Data items:
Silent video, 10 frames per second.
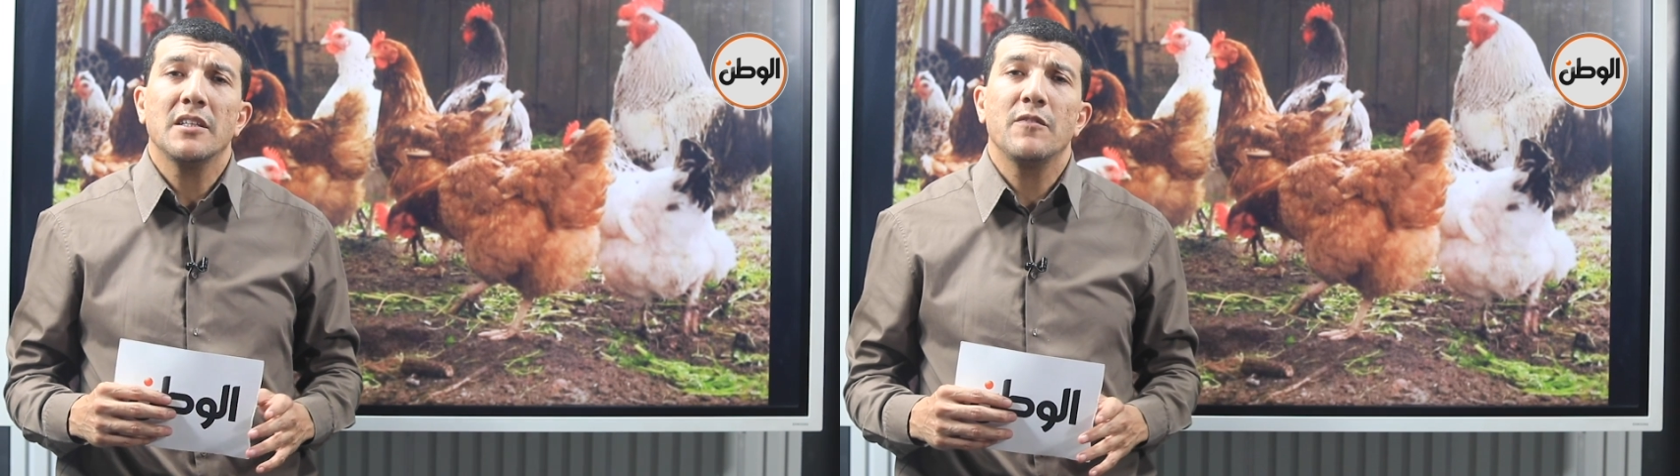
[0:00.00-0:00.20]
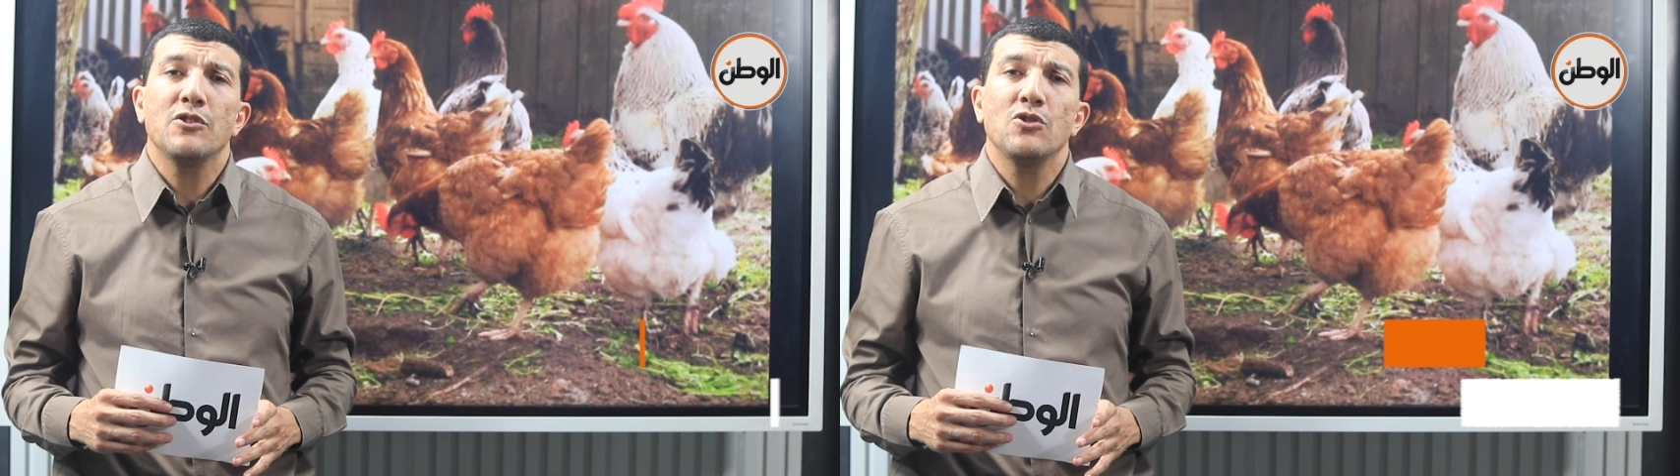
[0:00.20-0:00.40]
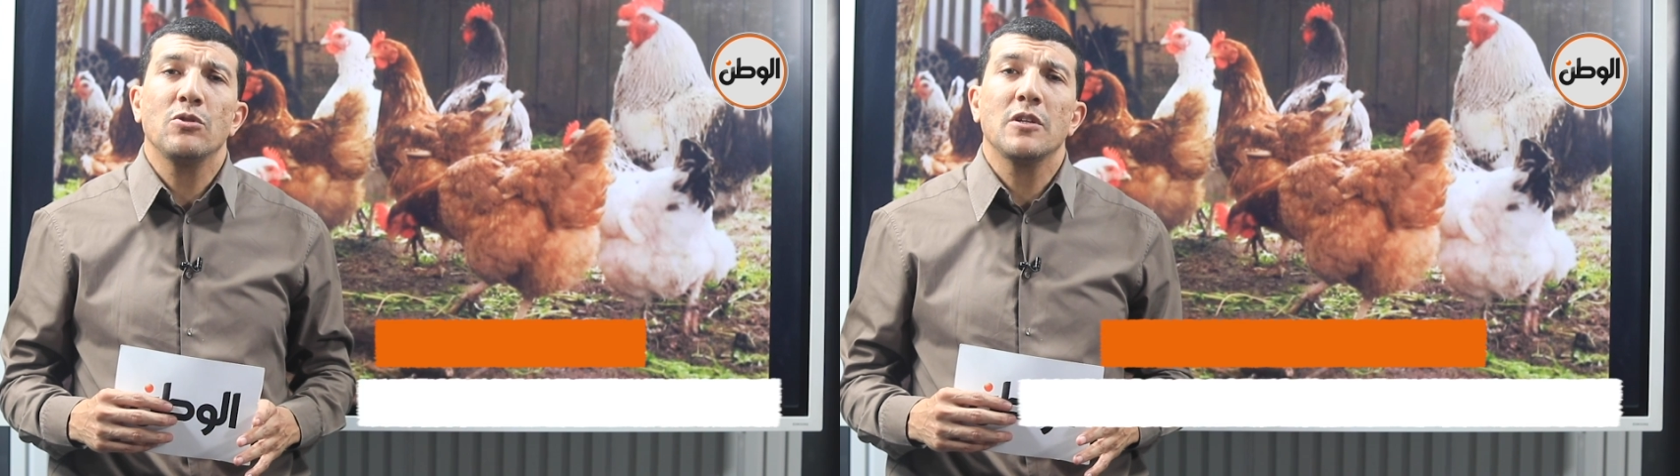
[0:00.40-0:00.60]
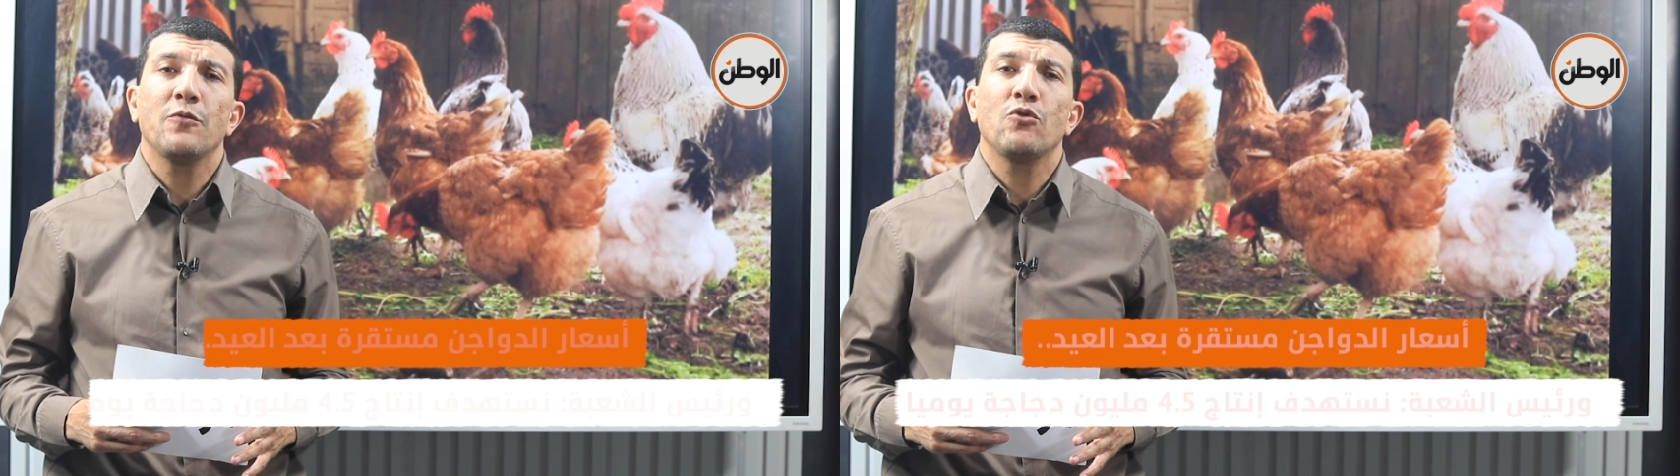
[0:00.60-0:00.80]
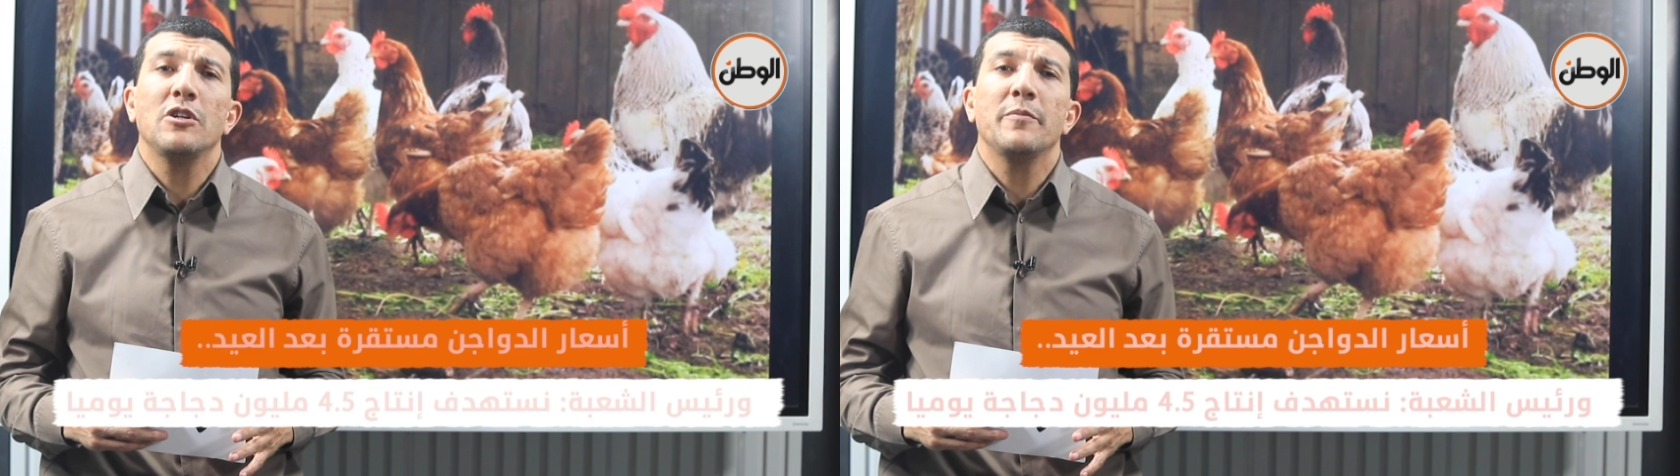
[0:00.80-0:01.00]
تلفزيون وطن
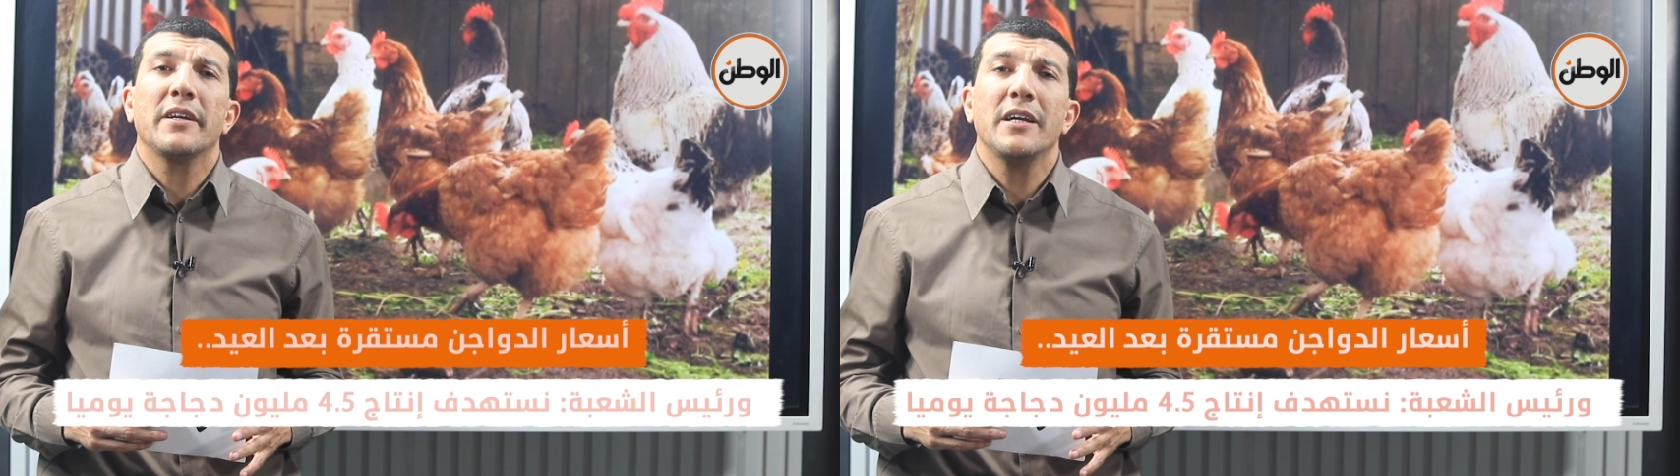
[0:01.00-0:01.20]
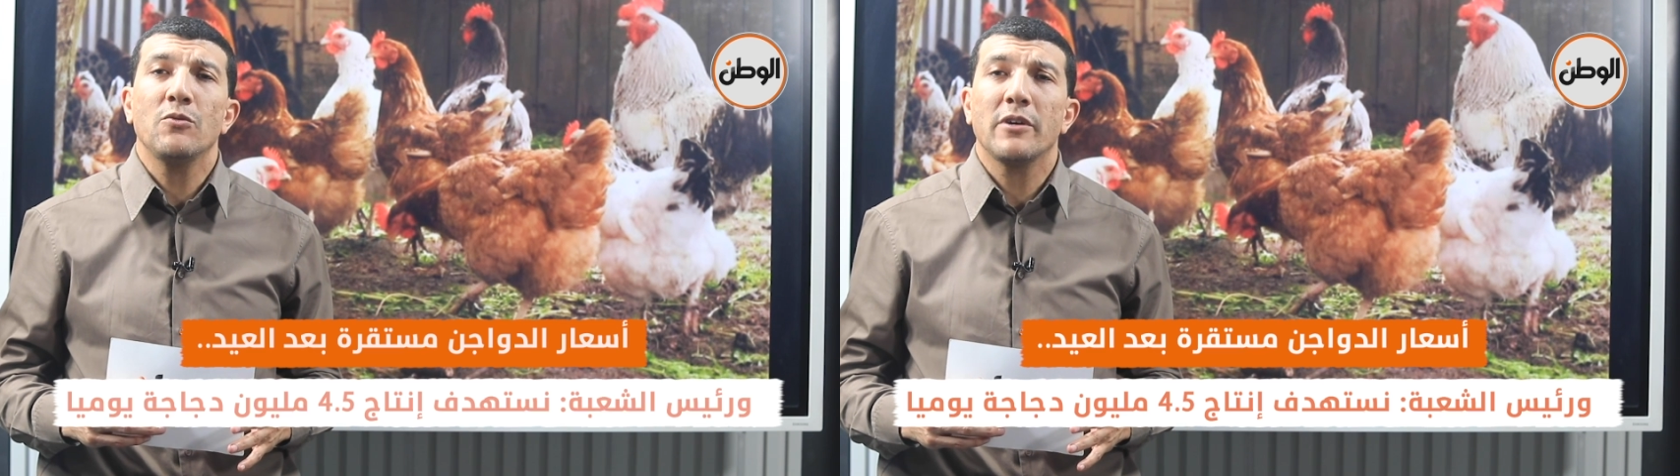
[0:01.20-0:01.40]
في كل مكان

* * *

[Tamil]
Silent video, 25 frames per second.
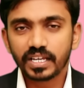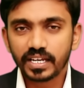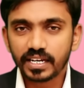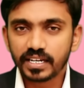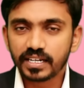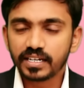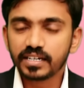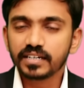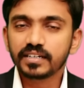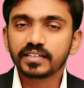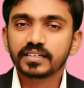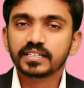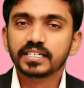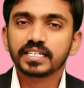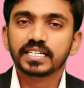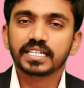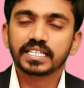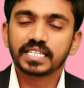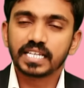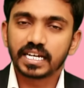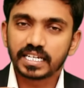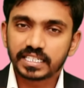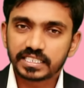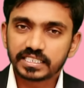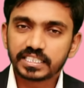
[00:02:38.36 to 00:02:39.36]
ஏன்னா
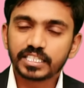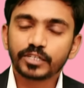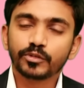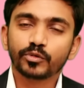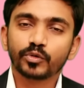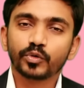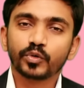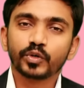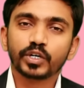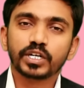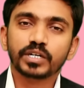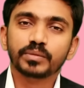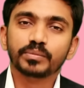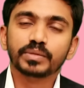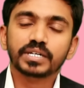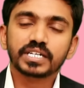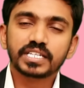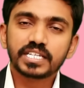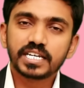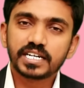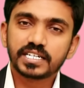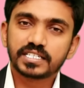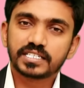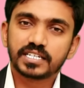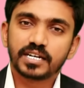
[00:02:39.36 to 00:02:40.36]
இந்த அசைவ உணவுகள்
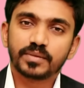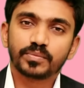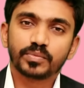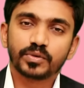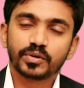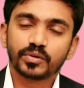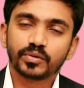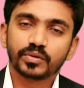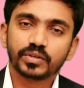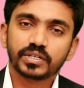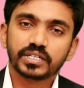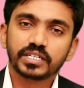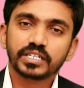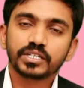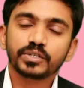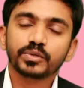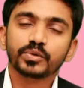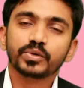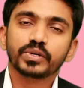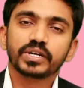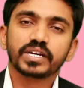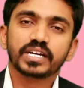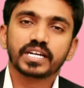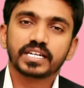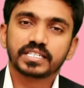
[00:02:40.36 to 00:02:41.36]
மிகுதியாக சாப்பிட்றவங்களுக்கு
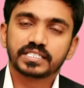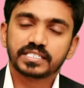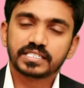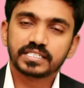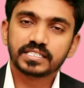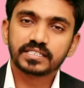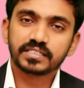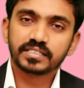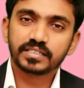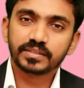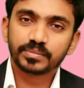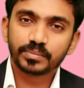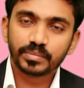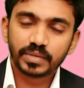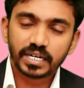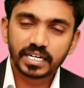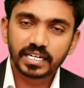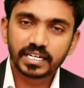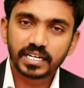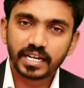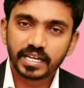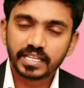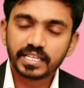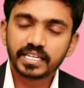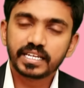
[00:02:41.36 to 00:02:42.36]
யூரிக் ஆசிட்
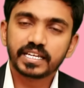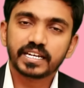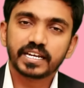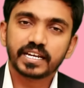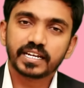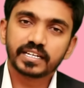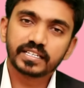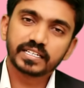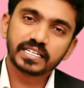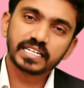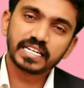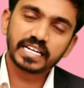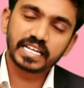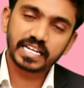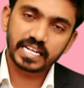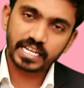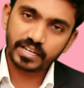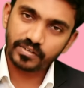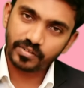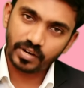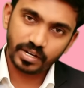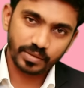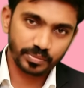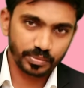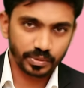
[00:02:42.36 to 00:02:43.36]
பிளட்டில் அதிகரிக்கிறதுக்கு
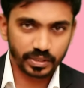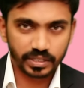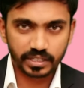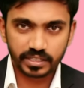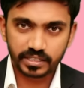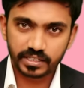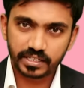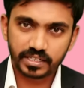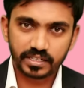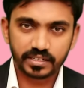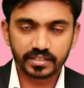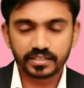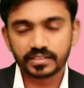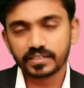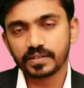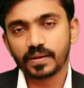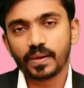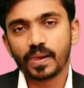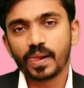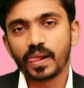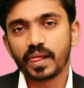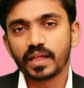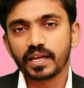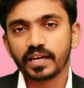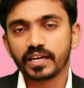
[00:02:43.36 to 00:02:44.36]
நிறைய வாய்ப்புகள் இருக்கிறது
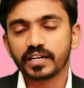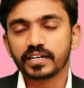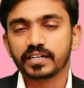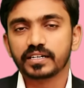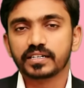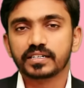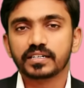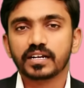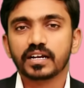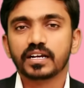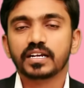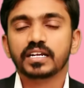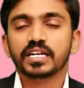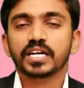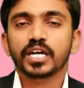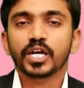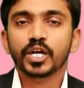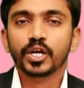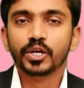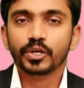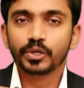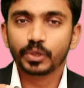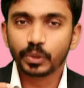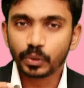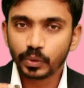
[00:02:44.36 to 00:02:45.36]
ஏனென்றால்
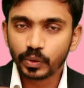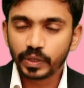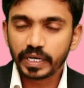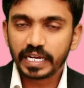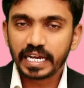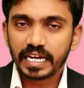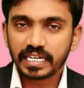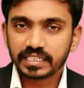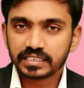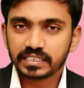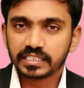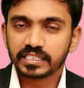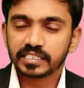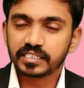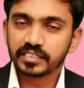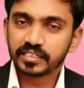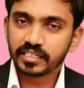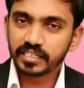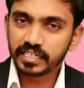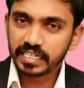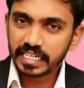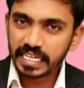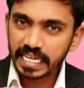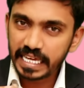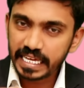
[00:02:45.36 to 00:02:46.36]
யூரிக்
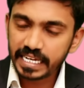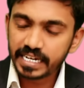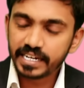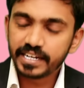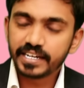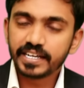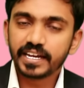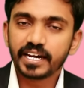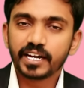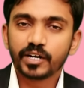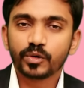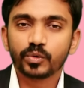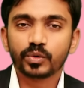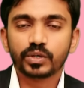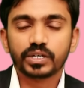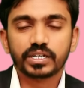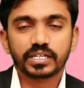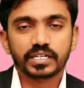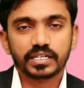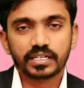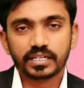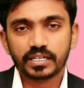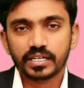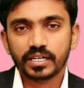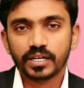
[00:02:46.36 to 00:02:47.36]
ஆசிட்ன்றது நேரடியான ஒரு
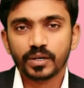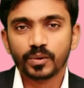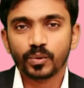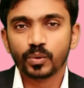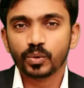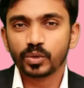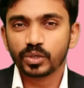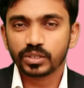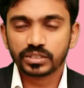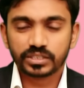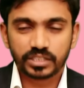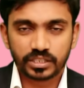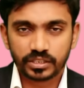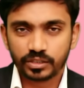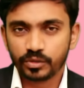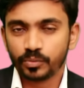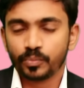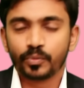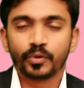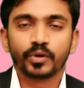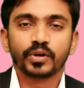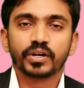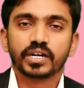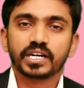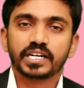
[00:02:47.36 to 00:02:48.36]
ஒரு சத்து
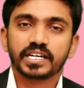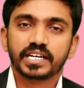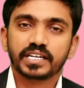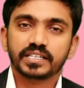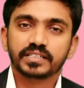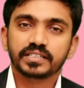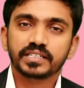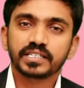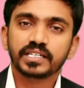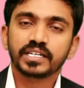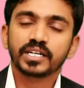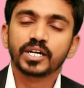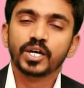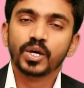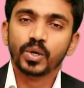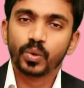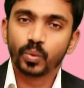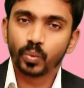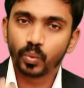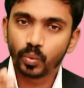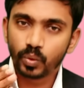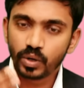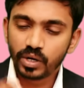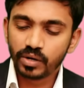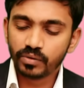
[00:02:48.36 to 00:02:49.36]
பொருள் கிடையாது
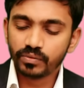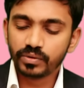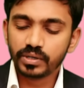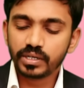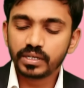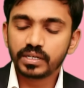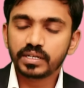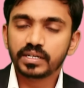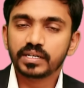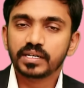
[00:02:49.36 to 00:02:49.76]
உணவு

## Your goal
Count the lines above that contain the word "video". Write only the number.

## Answer to this exercise
2